Liputan6.com, Jakarta Pemerintah Banyuwangi terus mematangkan konsep pariwisata di era new normal. Basis utamanya adalah penerapan protokol kesehatan ketat di berbagai lini pariwisata.
Bupati Banyuwangi Abdullah Azwar Anas mengatakan sambil menunggu intruksi dari pemerintah pusat, Banyuwangi terus melakukan simulasi penerapan new normal di sejumlah sektor termasuk pariwisata. Banyuwangi bahkan telah membuat timeline tahapan pemulihan sektor pariwisata daerah.
Advertisement
“Sambil jalan, aturan kami buat sambil terus simulasi, karena ini kan hal baru yang saat ini kita hadapi. Kami membaginya dengan tahapan emergency, recovery, hingga penerapan new normal. Ini berlaku di berbagai sektor termasuk pariwisata. Terus kami simulasikan untuk penyempurnaannya,” kata Anas, Minggu (7/6/2020).
Sebelumnya, hal tersebut disampaikan Anas saat menjadi panelis dalam webinar pariwisata di era pandemi yang digelar salah satu penerbit nasional kemarin, Sabtu (6/6/2020). Webinar tersebut menghadirkan sejumlah panelis lain yakni mantan Menteri Pariwisata I Gede Ardika, Pemimpin Redaksi Kompas Sutta Dharmasaputra, dan pemerhati pariwisata berkelanjutan Valerina Daniel. Webinar ini juga diikuti para pelaku pariwisata dari berbagai daerah di Indonesia.
Anas melanjutkan tahapan emergency telah dilewati oleh Banyuwangi, dimana hal tersebut dilakukan dengan penutupan lokasi pariwisata, sejak awal merebaknya Pandemi Covid 19 di daerah. Saat ini Banyuwangi memasuki fase pemulihan yang diisi dengan edukasi dan sosialisasi tentang “kebiasaan anyar” yang bakal berlaku di masa “new normal” kepada para stakeholder pariwisata daerah. Fase ini berlangsung dari Juni hingga Agustus 2020.
“Kami terus mengedukasi para pelaku wisata tentang bagaimana SOP protokol kesehatan yang benar, yang harus diterapkan. Seperti kewajban menggunakan masker, face shield dan sarung tangan, menjaga jarak aman, serta menjaga higenitas semua benda yang berpotensi dijangkau oleh pengunjung. Bahkan para penari Gandrung kami edukasi agar tidak lagi menggunakan alat rias yang berbarengan tapi bawa sendiri,” kata Anas.
Banyuwangi juga gencar melakukan sosialisasi tentang standar kesehatan pada pelaku bisnis kuliner.
“Tetunya hal tersebut butuh pembiasaan dan pengawasan yang terus menerus.

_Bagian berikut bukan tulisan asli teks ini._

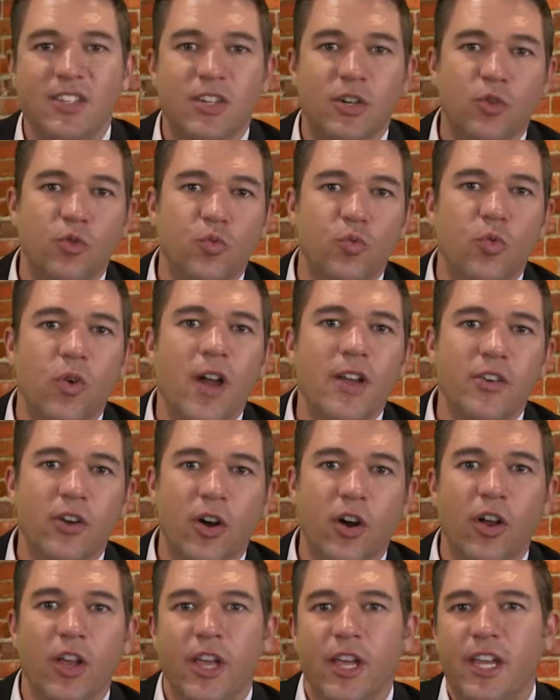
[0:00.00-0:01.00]
a
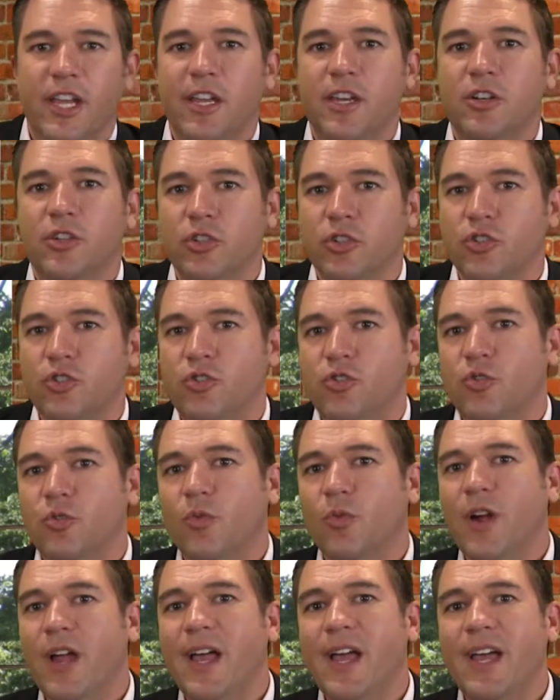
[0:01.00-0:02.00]
rudder. It'll
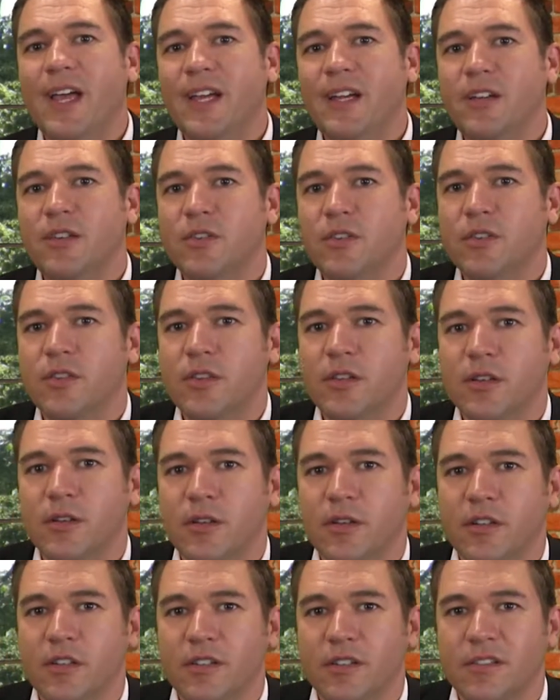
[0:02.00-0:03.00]
drag
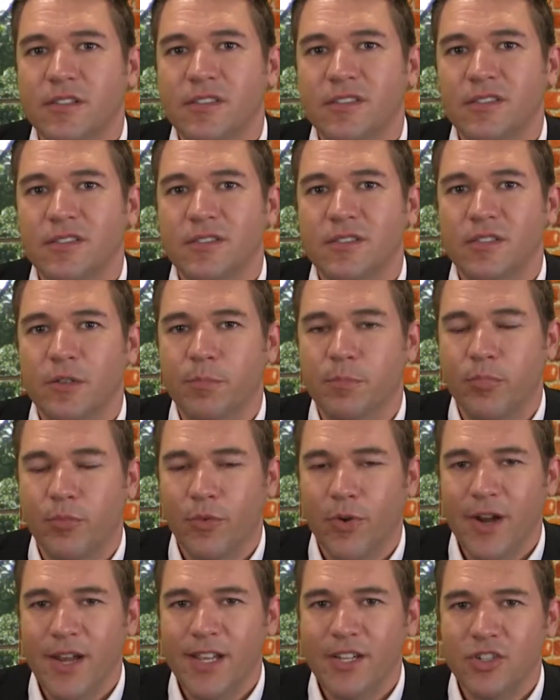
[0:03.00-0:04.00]
the the
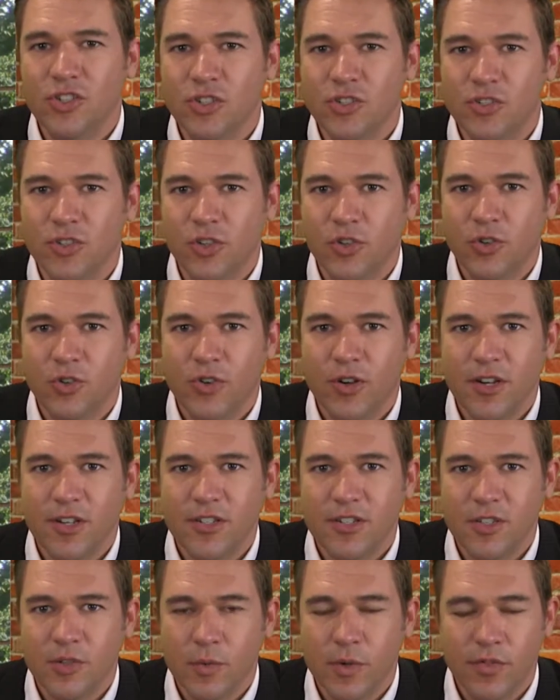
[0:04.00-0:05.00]
branches
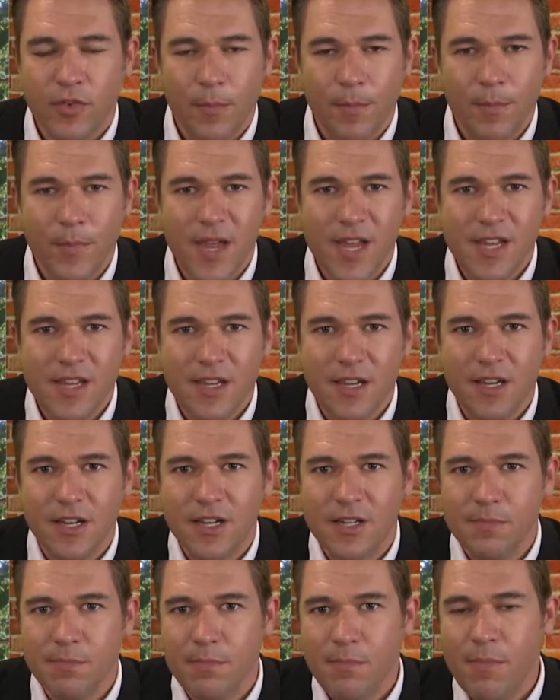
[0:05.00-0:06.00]
across the river,
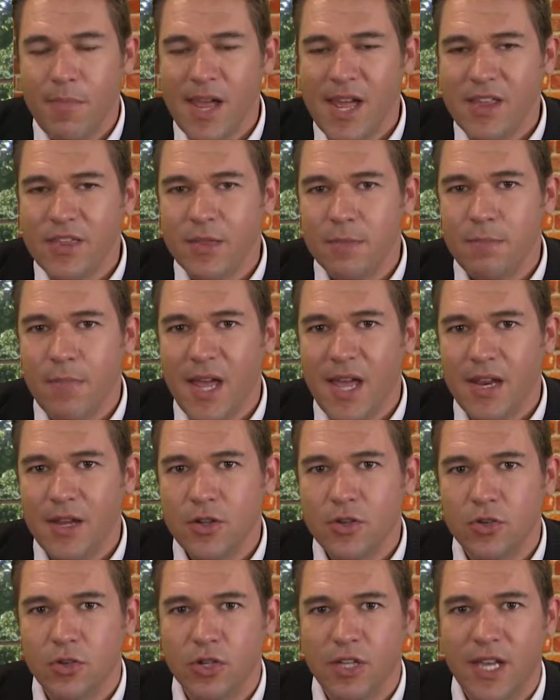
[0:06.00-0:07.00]
making
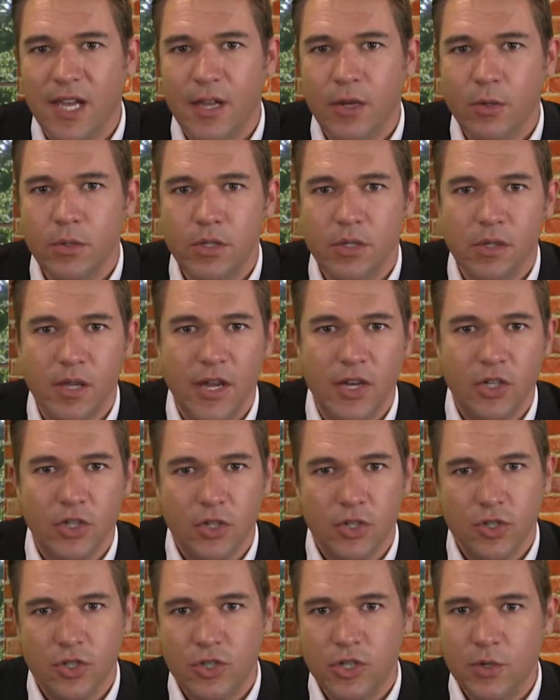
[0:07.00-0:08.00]
mathematical
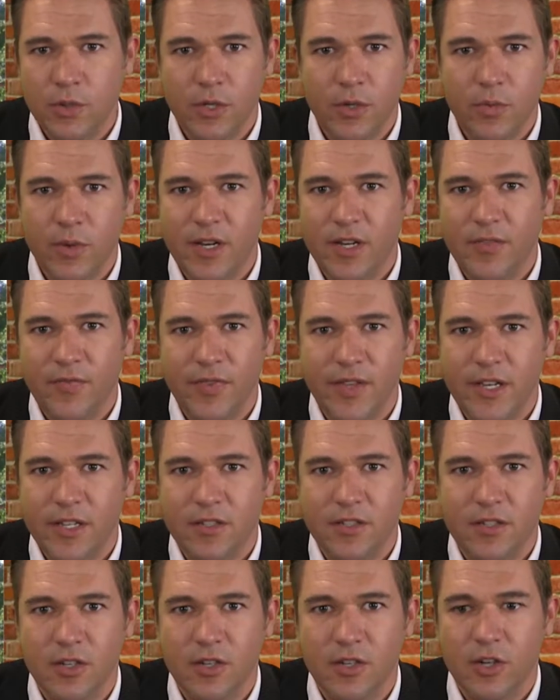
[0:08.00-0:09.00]
calculations, doing what it
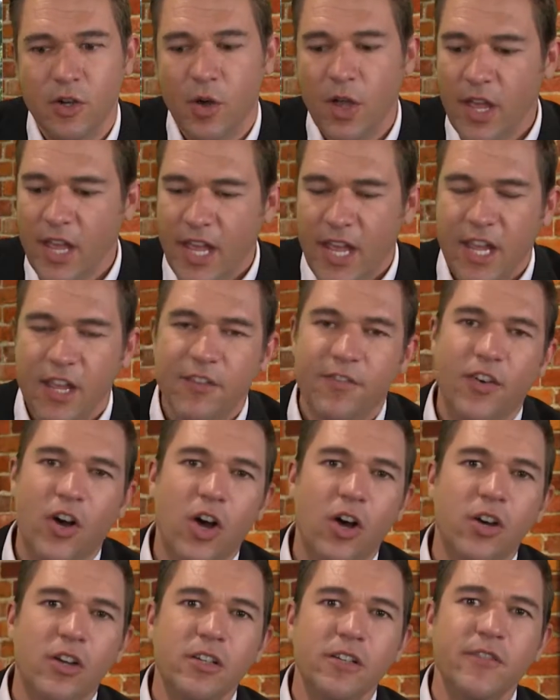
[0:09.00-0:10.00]
needs to do. If
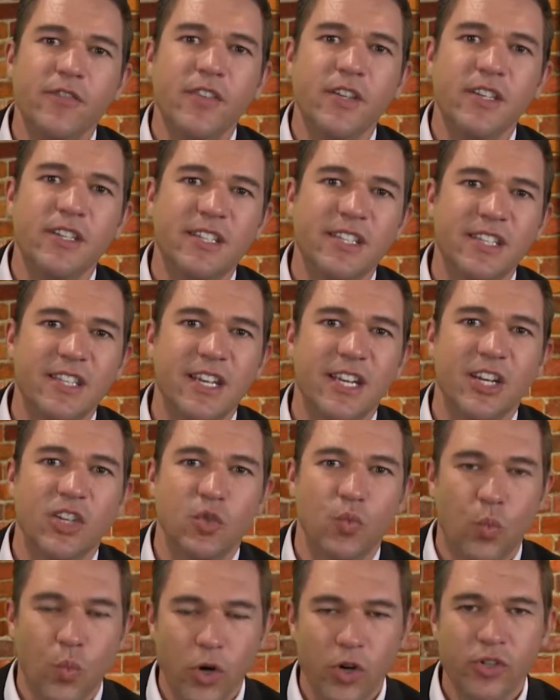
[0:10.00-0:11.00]
all of these
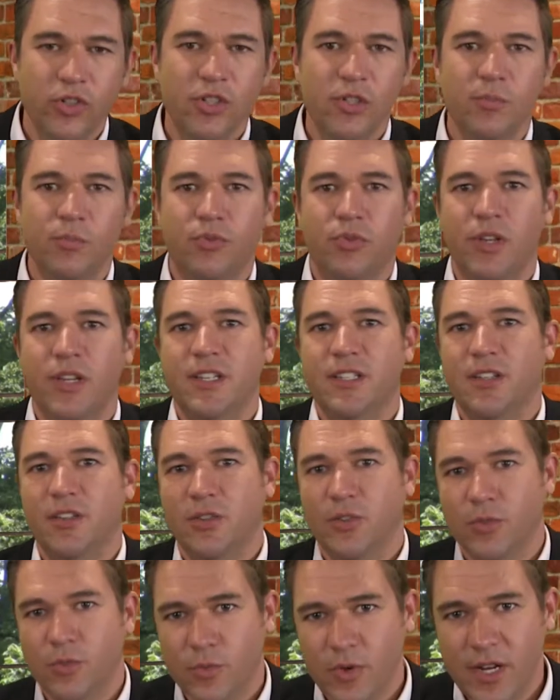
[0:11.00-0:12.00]
things weren't in place at
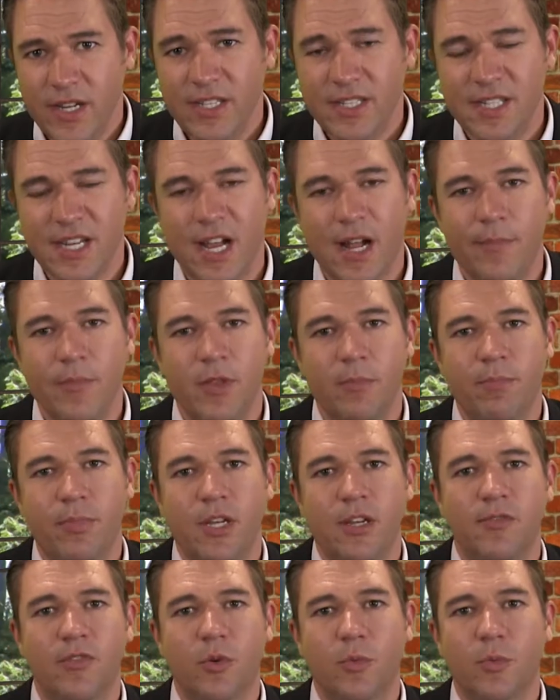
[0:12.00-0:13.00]
the right time, the
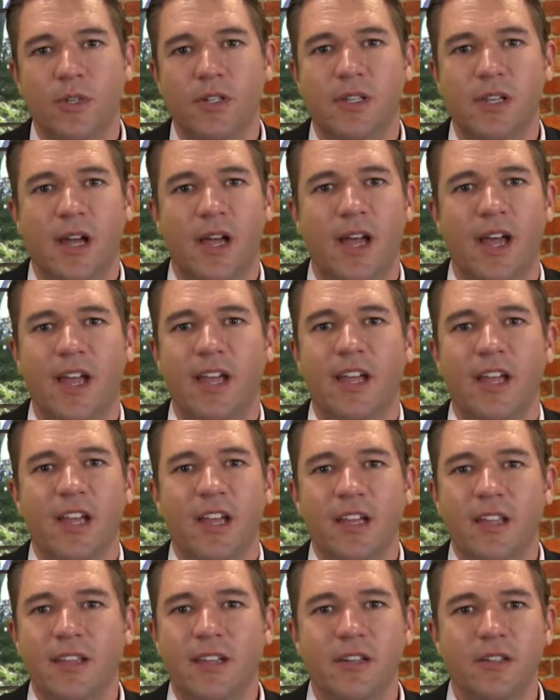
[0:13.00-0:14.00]
beaver would die.
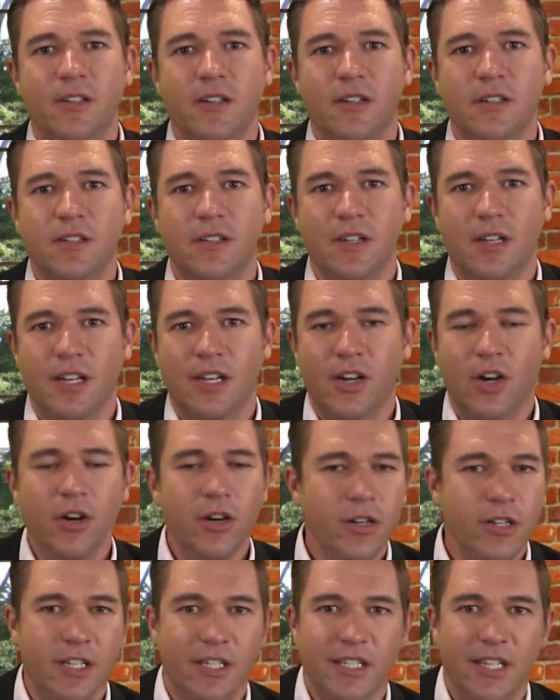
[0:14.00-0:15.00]
There are
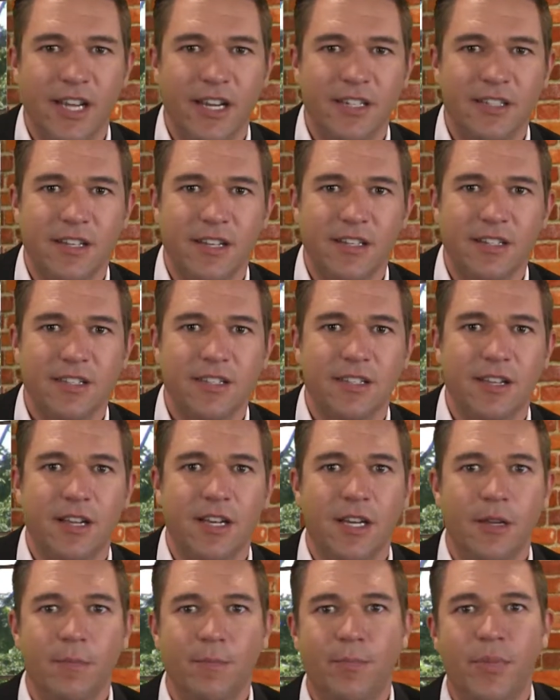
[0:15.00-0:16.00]
architects that
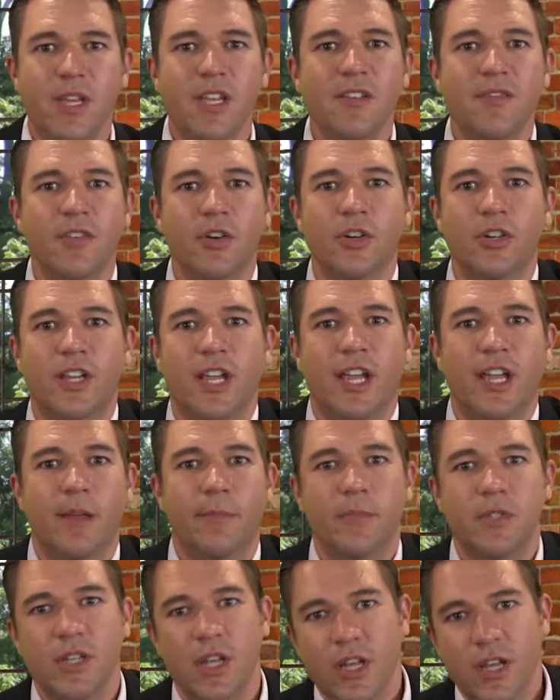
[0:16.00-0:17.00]
study beaver
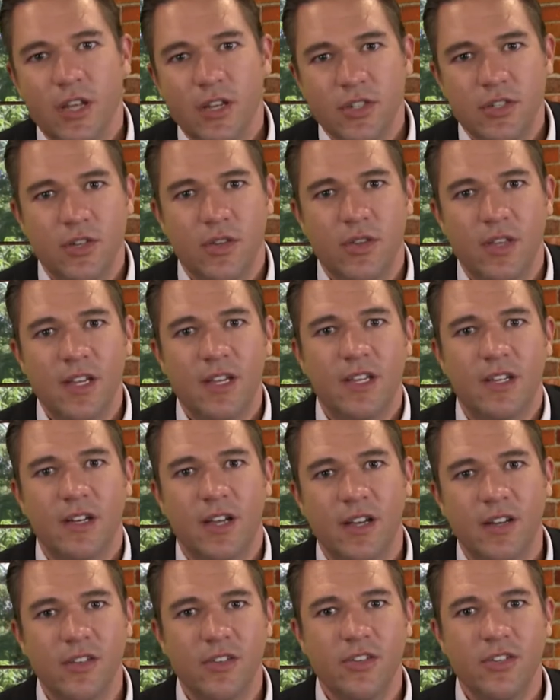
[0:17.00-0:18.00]
dams so they can
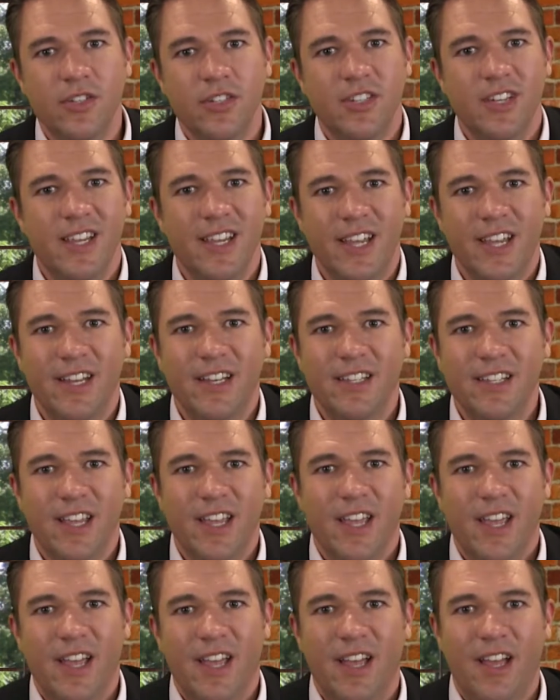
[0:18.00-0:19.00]
understand
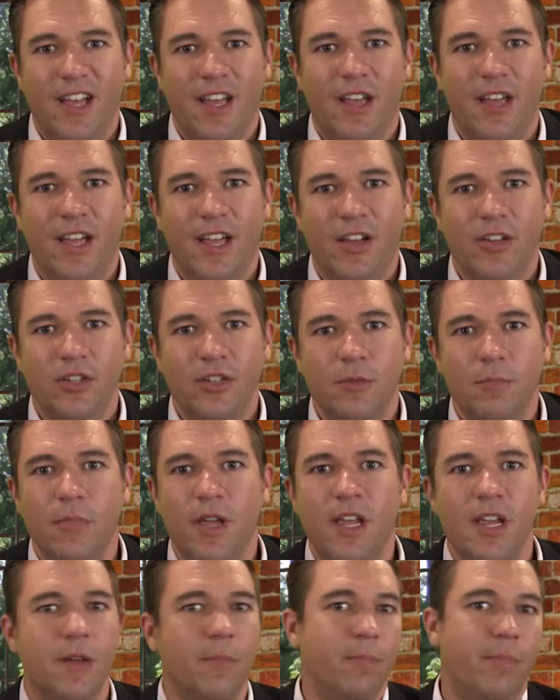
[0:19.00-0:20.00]
how to
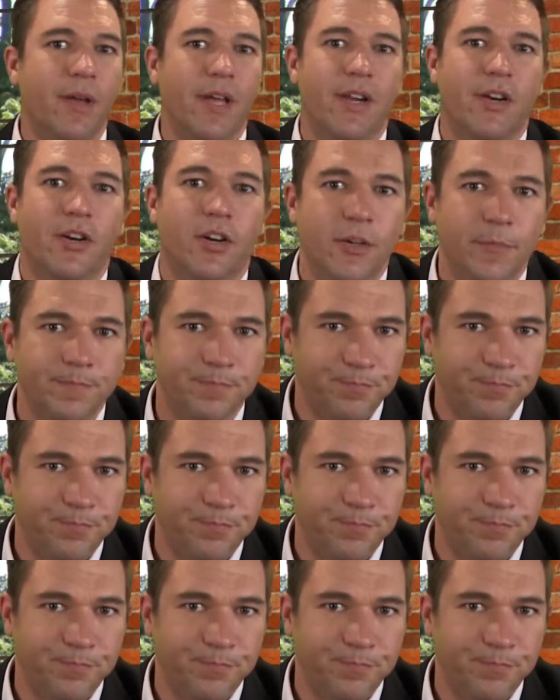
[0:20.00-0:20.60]
make better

Karena itu kami memberikan sertifikat bagi warung dan restoran yang telah menerapkan standar protokol Kesehatan dengan baik. Dan akan dievaluasi secara berkala untuk keberlanjutan kelayakannya,” terang Anas.
Sementara itu pemerhati pariwisata berkelanjutan Valeria Daniel mengapresiasi langkah yang dilakukan Banyuwangi. Valeria sendiri mengatakan jika standar kesehatan menjadi acuan utama dalam pariwisata di era new normal. Untuk merespons pandemi Covid-19, ujarnya, pemerintah telah menyusun konsep wisata bersih, sehat, dan aman (clean, healthy, safe/CHS).
“Peraturan dan acuan sudah ada. Tinggal bagaimana ini disosialisasikan dan dipahami. Jika diterapkan dengan benar, maka kita bisa mengantisipasi hantaman terhadap pariwisata (di masa sulit),” ujar Valerina.
Menteri Pariwisata periode 2000-2004 dan penulis buku Kepariwisataan Berkelanjutan, Rintis Jalan Lewat Komunitas, I Gede Ardika, mengatakan, pandemik mendorong semua pemangku kepentingan untuk introspeksi diri. Pariwisata tidak lagi bisa dimaknai hanya dari segi ekonomi, melainkan juga lingkungan, budaya, sosial, budaya, politk, pertahanan dan keamanan.
“Kita perlu melihat pariwisata dari paradigma baru, selain penerapan protocol kesehatan, aspek kuantitas sekarang harus bergeer ke aspek kualitas. Ini penting untuk membangun pariwisata yang berkelanjutan,” ujar Ardika.